Infants’ Sleep Safety
According to the American Academy of Pediatrics, infants should always be placed in a flat position when sleeping in a crib, bassinet, or play yard. The infant’s sleep area should just contain the baby and a pacifier. No soft items such as pillows, blankets, or plush animals are allowed. The same room as their parents is fine, but they shouldn’t share a bed.
The AAP last revised its recommendations in June of this year. The new information further highlights the risks associated with co-sleeping and using a product that does not adhere to the CPSC’s safe sleep guidelines, such as a mattress that is not flat and firm for infants. Baby rocking chairs with an angle are included.

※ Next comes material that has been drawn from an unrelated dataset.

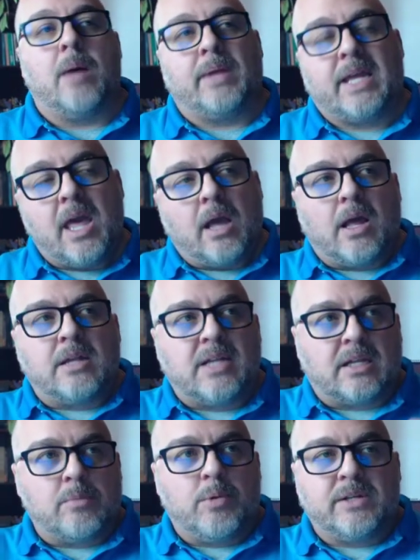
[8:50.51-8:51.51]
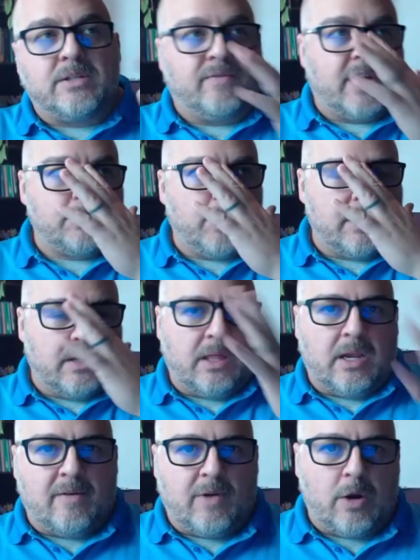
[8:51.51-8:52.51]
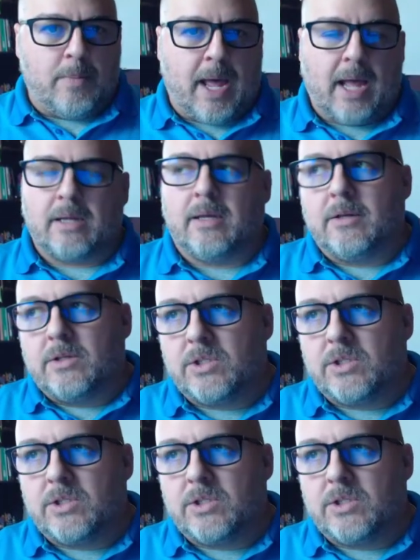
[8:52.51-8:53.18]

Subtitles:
I'm like, yeah, contact the president, vice president, and they never hear back.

Weighted swaddles and similar products marketed to parents are discouraged in the new recommendations. Swaddling in a regular receiving blanket is fine for newborns, but it shouldn’t be done past the point where the baby begins to turn over, or after eight weeks of age at the latest.
Babies should never be allowed to fall asleep in an incline rocker. Positional asphyxiation is a possible outcome. It’s okay to leave your baby in the rocking chair for short periods of time, as long as you keep a close check on them and don’t let them fall asleep. Avoid using a rocker if you don’t think your infant can stay awake in it. Since newborns spend the vast majority of their time sleeping, rockers should be avoided until at least the two-minute mark.